ASFA estimates the cost at A$150m a year, but it would benefit around 55,000 employees. 

Income disparity

A Mercer policy paper highlights the fact that low-income earners (up to A$21,000 a year) get no government support on their SG contributions.

“Normally, they pay no tax on their income,” says Knox. However, they are taxed at 15% on their superannuation contribution. Middle-income and high-income earners get a 15% tax break from their super contributions.”

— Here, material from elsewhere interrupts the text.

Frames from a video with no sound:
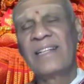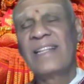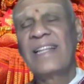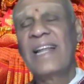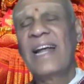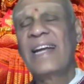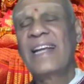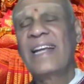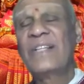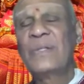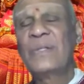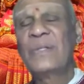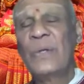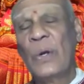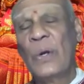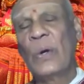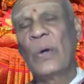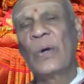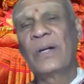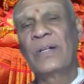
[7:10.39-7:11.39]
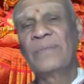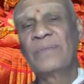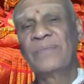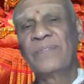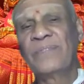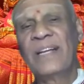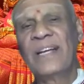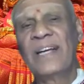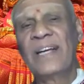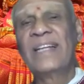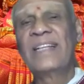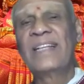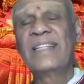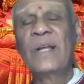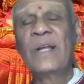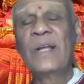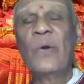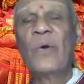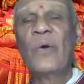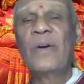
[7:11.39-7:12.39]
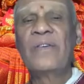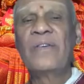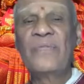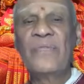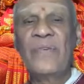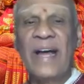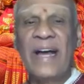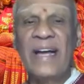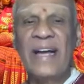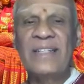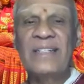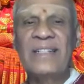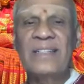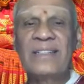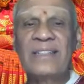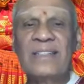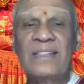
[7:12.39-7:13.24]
That is known. It is a known fact.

Knox says the government should give 30% back to low-income earners as a tax support.

The suggested A$5m cap on retirement savings is contentious. The Retirement Income Report found that at least 11,000 individuals have more than A$5m in their accounts.

“We have minimum drawdown rules in the pension phase up to a pension balance cap, which is now A$1.7m, but those whose balances are above that level don’t have to draw-down; they leave their money in super.

“Our thinking is that everybody, from about 70 or 75, needs to draw down their money. That is what superannuation is for. It is not there for estate planning. It is money to live on, hence the tax concessions.”

The Grattan Institute, a think tank, has recommended set amounts for maximum lifetime post-tax contributions of A$250,000 and pre-tax annual contributions of A$15,000 in its pre-election 2022 Orange Book, a wish list of policy changes.

Joey Moloney, a senior associate in the Grattan Institute’s economic policy programme, says one of the Institute’s key focuses is the impact superannuation concessions are having on the budget.

The Institute is against future increases in the SG levy to 12%, arguing that the current level (10%) is adequate to provide Australians with a comfortable retirement.

Increases in the SG levy benefit high-income earners; a vast majority of low-income income earners will get retirement income from the age (state) pension, and there will be a neutral impact on middle-income people, Moloney says.

He adds that Treasury figures in the 2020-21 financial year show that superannuation concessions cost the government up to A$40bn in foregone tax revenue.